[Recorded data Boundary: Start]
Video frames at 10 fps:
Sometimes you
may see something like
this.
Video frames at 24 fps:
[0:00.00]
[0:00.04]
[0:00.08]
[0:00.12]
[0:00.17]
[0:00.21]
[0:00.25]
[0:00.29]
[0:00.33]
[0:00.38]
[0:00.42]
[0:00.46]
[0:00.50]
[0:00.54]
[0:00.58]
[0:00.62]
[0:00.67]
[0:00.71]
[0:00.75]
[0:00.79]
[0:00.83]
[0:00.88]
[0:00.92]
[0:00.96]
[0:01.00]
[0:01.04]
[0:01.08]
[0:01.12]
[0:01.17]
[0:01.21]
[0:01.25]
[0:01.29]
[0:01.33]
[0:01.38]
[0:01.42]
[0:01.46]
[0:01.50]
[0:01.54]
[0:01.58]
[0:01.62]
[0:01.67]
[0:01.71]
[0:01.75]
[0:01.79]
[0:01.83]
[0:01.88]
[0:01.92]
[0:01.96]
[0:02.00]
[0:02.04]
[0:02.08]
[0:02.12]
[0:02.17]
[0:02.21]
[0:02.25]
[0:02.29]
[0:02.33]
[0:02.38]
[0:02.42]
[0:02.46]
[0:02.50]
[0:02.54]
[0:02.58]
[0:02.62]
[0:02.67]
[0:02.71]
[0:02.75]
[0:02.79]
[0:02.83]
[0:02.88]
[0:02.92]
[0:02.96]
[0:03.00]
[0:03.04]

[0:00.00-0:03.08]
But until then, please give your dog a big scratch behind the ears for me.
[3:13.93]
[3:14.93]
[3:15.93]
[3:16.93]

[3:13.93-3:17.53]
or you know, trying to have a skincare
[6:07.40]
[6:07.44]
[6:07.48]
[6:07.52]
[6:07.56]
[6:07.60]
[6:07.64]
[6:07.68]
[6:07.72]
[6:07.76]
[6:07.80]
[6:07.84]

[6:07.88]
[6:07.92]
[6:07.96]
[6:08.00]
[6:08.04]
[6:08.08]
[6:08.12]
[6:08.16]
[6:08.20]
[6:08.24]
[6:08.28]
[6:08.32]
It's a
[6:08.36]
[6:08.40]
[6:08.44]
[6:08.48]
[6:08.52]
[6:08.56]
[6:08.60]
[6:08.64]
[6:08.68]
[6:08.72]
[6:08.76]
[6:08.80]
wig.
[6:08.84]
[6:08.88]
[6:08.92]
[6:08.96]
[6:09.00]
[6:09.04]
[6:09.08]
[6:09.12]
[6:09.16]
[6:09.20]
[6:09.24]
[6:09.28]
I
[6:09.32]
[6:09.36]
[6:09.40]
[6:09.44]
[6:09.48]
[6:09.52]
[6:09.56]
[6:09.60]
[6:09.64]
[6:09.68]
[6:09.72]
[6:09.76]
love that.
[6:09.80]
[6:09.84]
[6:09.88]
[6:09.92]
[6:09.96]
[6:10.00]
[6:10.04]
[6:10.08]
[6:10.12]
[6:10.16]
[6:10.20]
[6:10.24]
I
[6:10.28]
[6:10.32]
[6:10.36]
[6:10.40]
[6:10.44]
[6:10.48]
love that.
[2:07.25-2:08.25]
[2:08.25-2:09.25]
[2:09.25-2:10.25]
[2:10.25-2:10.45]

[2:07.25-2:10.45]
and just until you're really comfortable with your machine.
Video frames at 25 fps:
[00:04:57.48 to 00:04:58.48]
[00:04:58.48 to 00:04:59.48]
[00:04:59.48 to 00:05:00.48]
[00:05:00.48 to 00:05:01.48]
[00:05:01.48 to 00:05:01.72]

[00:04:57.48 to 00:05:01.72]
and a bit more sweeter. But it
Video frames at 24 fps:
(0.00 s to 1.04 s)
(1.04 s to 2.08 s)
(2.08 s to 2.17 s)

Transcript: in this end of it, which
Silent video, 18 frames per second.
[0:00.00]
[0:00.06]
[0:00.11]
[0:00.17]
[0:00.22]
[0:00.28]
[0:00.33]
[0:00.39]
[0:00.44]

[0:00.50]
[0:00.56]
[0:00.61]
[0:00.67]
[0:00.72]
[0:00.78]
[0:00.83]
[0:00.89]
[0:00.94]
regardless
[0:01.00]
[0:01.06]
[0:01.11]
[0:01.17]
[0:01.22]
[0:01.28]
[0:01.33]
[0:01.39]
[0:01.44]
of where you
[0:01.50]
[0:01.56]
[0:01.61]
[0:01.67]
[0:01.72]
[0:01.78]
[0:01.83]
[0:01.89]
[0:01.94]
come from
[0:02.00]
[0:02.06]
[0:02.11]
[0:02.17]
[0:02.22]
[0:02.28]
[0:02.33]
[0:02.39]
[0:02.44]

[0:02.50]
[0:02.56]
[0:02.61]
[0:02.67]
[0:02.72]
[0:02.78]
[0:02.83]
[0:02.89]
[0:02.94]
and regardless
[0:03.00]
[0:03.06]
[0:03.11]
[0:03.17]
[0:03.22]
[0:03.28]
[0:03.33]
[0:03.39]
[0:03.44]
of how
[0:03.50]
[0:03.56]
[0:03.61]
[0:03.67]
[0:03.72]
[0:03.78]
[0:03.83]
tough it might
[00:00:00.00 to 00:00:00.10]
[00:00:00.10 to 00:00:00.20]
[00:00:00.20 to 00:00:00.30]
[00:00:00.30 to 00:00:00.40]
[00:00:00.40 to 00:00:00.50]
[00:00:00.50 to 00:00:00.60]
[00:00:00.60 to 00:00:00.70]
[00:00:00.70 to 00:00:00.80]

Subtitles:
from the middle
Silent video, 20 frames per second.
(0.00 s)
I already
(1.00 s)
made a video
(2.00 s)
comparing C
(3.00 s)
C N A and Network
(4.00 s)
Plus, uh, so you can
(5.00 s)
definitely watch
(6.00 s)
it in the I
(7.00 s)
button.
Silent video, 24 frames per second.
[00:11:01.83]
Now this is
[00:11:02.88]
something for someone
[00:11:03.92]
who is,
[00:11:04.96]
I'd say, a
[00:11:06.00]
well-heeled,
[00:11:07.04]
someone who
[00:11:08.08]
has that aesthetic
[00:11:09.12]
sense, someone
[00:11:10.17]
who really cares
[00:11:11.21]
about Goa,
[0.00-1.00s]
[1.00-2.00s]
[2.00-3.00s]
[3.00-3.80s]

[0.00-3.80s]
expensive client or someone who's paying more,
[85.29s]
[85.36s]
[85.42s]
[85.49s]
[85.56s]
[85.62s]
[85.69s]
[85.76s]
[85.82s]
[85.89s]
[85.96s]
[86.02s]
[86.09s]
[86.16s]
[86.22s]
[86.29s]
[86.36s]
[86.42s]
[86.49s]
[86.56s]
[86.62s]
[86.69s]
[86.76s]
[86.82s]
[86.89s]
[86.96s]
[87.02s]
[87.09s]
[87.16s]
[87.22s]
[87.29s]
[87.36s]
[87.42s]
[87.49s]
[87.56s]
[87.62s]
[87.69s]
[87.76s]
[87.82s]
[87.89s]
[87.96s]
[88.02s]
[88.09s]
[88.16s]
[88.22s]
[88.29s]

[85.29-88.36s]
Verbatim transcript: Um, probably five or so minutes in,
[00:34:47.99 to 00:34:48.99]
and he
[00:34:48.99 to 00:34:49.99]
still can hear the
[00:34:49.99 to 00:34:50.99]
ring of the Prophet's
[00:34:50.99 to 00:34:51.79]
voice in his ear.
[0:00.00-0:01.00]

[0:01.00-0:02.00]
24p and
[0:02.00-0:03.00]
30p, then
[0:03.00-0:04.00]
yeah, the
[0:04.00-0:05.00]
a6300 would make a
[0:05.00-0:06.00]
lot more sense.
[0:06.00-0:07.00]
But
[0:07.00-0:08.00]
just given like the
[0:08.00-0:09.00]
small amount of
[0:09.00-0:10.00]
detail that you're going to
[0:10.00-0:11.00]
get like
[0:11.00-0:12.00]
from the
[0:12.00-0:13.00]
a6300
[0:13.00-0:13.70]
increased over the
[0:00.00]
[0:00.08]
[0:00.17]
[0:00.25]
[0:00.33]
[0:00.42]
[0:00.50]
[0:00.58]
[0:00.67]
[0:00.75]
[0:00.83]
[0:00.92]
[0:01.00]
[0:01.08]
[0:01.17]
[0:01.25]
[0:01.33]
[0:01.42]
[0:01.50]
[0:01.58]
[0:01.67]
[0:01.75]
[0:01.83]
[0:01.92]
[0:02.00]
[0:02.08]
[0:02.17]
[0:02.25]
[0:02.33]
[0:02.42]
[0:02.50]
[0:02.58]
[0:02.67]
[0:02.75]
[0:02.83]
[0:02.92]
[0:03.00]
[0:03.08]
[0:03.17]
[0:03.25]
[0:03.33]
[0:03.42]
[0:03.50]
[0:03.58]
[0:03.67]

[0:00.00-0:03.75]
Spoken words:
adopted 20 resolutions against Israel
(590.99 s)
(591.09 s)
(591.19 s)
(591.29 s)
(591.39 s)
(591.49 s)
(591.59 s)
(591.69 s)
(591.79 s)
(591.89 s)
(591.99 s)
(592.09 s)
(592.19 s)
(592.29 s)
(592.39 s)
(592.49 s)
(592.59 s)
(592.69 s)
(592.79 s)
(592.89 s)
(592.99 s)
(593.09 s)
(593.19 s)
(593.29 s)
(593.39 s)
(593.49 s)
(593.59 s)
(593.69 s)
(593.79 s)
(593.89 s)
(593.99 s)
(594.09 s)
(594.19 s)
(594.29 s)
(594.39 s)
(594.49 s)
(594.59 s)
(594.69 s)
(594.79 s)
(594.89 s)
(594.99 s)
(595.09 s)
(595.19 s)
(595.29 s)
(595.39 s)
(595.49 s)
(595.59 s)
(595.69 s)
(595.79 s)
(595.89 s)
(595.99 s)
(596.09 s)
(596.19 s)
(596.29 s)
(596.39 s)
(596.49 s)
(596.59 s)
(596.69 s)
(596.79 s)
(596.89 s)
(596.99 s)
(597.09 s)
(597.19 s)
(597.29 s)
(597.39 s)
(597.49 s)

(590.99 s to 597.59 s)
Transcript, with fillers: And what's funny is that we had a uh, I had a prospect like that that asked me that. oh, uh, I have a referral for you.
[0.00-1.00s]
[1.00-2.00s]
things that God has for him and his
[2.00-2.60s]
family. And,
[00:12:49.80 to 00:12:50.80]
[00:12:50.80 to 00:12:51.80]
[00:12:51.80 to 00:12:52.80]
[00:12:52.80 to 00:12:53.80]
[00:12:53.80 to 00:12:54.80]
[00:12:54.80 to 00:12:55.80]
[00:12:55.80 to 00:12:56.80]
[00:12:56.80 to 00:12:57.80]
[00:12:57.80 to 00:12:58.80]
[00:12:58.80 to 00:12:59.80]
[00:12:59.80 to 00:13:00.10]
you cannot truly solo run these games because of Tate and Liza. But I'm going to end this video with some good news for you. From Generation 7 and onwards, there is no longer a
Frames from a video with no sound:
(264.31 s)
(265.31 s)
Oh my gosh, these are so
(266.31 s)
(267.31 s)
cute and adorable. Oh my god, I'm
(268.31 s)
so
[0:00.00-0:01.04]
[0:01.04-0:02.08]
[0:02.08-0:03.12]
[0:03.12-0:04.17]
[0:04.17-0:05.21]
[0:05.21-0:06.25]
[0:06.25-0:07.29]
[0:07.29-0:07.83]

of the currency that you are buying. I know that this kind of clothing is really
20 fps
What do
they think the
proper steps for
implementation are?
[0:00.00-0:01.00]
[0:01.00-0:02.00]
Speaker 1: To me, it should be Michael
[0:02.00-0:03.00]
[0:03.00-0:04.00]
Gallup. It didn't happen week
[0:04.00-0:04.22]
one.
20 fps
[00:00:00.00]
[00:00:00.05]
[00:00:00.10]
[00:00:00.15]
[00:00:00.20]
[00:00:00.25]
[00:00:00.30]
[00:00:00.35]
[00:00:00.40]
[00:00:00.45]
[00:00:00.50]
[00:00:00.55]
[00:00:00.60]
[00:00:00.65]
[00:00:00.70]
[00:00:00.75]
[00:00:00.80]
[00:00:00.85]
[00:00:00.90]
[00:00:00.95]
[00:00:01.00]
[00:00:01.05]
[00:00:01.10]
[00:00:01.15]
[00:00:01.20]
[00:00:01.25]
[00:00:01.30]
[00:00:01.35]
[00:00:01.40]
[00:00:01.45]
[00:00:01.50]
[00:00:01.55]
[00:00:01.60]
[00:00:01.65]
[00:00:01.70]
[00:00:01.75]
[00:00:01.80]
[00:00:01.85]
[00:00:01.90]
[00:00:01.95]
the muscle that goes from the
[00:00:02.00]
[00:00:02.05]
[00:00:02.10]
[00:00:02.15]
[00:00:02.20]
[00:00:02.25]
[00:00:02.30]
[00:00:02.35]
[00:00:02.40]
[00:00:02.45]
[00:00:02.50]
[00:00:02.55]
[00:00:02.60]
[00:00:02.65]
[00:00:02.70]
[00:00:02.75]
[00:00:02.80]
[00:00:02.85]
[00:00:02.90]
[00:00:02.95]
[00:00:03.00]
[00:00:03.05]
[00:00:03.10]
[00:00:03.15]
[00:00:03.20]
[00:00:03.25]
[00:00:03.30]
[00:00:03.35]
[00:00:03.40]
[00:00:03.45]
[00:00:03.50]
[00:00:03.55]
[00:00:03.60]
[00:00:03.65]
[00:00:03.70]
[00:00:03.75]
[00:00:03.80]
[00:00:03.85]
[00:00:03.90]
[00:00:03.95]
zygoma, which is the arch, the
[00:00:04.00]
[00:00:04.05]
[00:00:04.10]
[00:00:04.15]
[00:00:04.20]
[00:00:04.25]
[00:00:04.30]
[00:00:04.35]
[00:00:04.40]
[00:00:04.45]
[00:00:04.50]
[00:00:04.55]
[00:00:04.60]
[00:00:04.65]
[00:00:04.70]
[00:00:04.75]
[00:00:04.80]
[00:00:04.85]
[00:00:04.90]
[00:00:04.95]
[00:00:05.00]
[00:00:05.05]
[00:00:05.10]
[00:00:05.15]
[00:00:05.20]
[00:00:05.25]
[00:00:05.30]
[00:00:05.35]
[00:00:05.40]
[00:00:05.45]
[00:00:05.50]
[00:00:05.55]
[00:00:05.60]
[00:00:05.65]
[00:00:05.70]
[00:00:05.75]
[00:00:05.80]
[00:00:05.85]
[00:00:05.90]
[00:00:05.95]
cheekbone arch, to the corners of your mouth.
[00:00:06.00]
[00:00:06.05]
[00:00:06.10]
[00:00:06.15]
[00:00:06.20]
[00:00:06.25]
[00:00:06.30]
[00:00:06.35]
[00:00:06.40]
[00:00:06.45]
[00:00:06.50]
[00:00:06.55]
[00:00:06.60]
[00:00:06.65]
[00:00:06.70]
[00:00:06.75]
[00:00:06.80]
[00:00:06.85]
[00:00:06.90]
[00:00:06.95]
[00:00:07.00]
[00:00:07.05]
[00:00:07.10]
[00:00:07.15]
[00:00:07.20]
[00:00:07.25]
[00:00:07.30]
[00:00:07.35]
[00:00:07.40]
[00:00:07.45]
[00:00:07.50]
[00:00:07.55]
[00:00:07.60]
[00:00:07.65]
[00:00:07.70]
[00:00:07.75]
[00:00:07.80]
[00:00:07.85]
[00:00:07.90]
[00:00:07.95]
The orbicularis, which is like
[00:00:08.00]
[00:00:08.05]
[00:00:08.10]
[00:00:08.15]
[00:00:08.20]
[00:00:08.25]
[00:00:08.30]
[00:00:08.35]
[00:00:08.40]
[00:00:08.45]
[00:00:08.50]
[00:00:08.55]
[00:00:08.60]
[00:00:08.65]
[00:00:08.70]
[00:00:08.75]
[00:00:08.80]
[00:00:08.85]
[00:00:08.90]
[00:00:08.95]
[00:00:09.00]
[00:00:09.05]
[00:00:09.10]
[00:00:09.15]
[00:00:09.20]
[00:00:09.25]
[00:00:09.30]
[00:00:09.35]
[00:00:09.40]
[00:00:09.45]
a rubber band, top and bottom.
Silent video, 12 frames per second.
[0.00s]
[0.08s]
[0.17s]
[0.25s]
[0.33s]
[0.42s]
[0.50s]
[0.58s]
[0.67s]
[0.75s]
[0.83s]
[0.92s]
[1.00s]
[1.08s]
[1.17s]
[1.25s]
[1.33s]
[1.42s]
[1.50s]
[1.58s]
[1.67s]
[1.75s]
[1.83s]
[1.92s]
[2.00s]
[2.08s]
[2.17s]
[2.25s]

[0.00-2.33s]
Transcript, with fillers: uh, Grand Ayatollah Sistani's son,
[Recorded data Boundary: End]
◆ What the task requires ◆
Throughout the records above, find the lines in which the word "Silent" appears and return them.

◆ Exercise answer ◆
Silent video, 18 frames per second.
Silent video, 20 frames per second.
Silent video, 24 frames per second.
Silent video, 12 frames per second.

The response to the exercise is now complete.